INSTRUCTIONS TO FOLLOW: All of the data that follows should be retyped exactly, please, except the pictures.

[Saved data entries]
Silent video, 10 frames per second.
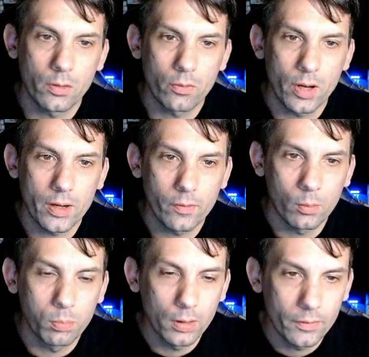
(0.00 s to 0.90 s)
Rite of
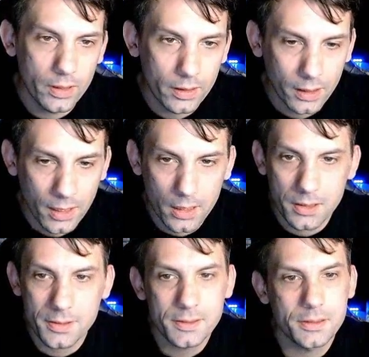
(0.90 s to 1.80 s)
Oblivion,
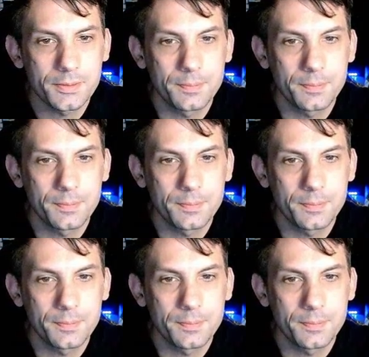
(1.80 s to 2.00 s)
Caetus.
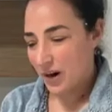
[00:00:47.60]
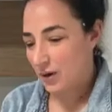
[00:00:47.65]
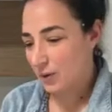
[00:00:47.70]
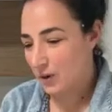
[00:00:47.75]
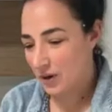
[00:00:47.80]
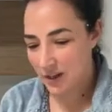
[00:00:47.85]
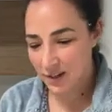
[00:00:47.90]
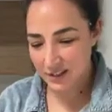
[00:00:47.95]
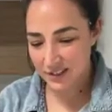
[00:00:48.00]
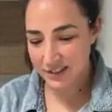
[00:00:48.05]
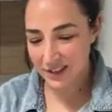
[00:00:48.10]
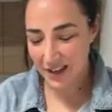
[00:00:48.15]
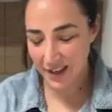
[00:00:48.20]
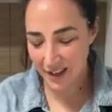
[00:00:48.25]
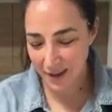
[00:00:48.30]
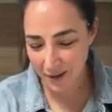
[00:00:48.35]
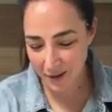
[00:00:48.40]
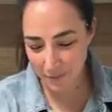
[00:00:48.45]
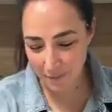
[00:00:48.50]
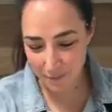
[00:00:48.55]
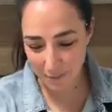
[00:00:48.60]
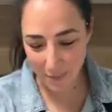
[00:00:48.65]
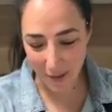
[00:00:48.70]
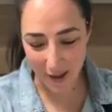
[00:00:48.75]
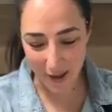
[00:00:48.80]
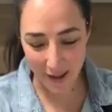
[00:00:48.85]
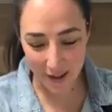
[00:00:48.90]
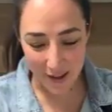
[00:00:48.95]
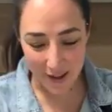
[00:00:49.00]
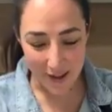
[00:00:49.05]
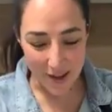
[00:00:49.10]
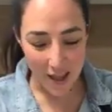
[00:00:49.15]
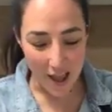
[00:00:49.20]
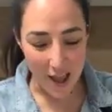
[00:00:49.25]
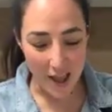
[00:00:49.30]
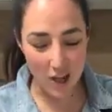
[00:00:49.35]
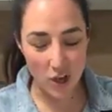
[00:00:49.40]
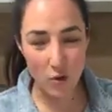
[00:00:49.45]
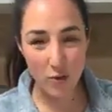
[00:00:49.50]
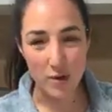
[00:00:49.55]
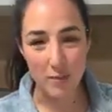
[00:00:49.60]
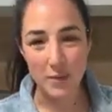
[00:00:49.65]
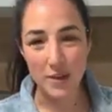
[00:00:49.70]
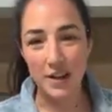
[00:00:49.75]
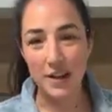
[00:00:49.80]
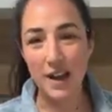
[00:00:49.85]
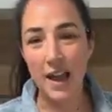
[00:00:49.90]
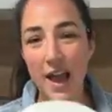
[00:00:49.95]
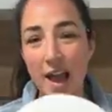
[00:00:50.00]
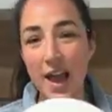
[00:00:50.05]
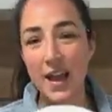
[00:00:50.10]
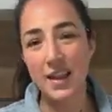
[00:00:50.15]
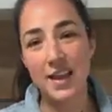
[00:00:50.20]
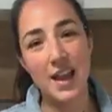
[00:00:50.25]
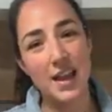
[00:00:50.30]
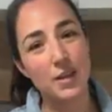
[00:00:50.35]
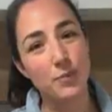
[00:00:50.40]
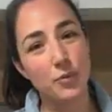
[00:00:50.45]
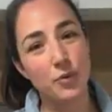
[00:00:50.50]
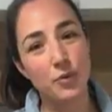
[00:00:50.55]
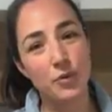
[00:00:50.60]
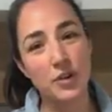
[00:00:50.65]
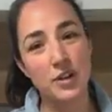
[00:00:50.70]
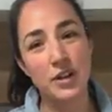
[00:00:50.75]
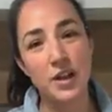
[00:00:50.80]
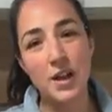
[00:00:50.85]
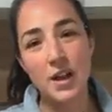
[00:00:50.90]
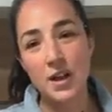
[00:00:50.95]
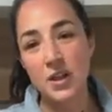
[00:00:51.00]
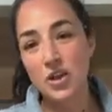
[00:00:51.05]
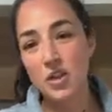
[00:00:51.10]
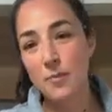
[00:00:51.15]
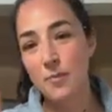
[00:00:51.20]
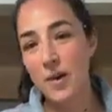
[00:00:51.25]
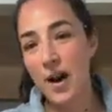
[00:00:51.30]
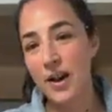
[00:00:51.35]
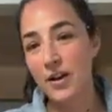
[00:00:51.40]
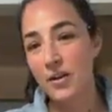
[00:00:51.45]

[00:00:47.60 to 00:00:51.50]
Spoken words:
my brain works, but equipment. Cake board. You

WRITTEN SOLUTION:
Silent video, 10 frames per second.
(0.00 s to 0.90 s)
Rite of
(0.90 s to 1.80 s)
Oblivion,
(1.80 s to 2.00 s)
Caetus.
[00:00:47.60]
[00:00:47.65]
[00:00:47.70]
[00:00:47.75]
[00:00:47.80]
[00:00:47.85]
[00:00:47.90]
[00:00:47.95]
[00:00:48.00]
[00:00:48.05]
[00:00:48.10]
[00:00:48.15]
[00:00:48.20]
[00:00:48.25]
[00:00:48.30]
[00:00:48.35]
[00:00:48.40]
[00:00:48.45]
[00:00:48.50]
[00:00:48.55]
[00:00:48.60]
[00:00:48.65]
[00:00:48.70]
[00:00:48.75]
[00:00:48.80]
[00:00:48.85]
[00:00:48.90]
[00:00:48.95]
[00:00:49.00]
[00:00:49.05]
[00:00:49.10]
[00:00:49.15]
[00:00:49.20]
[00:00:49.25]
[00:00:49.30]
[00:00:49.35]
[00:00:49.40]
[00:00:49.45]
[00:00:49.50]
[00:00:49.55]
[00:00:49.60]
[00:00:49.65]
[00:00:49.70]
[00:00:49.75]
[00:00:49.80]
[00:00:49.85]
[00:00:49.90]
[00:00:49.95]
[00:00:50.00]
[00:00:50.05]
[00:00:50.10]
[00:00:50.15]
[00:00:50.20]
[00:00:50.25]
[00:00:50.30]
[00:00:50.35]
[00:00:50.40]
[00:00:50.45]
[00:00:50.50]
[00:00:50.55]
[00:00:50.60]
[00:00:50.65]
[00:00:50.70]
[00:00:50.75]
[00:00:50.80]
[00:00:50.85]
[00:00:50.90]
[00:00:50.95]
[00:00:51.00]
[00:00:51.05]
[00:00:51.10]
[00:00:51.15]
[00:00:51.20]
[00:00:51.25]
[00:00:51.30]
[00:00:51.35]
[00:00:51.40]
[00:00:51.45]

[00:00:47.60 to 00:00:51.50]
Spoken words:
my brain works, but equipment. Cake board. You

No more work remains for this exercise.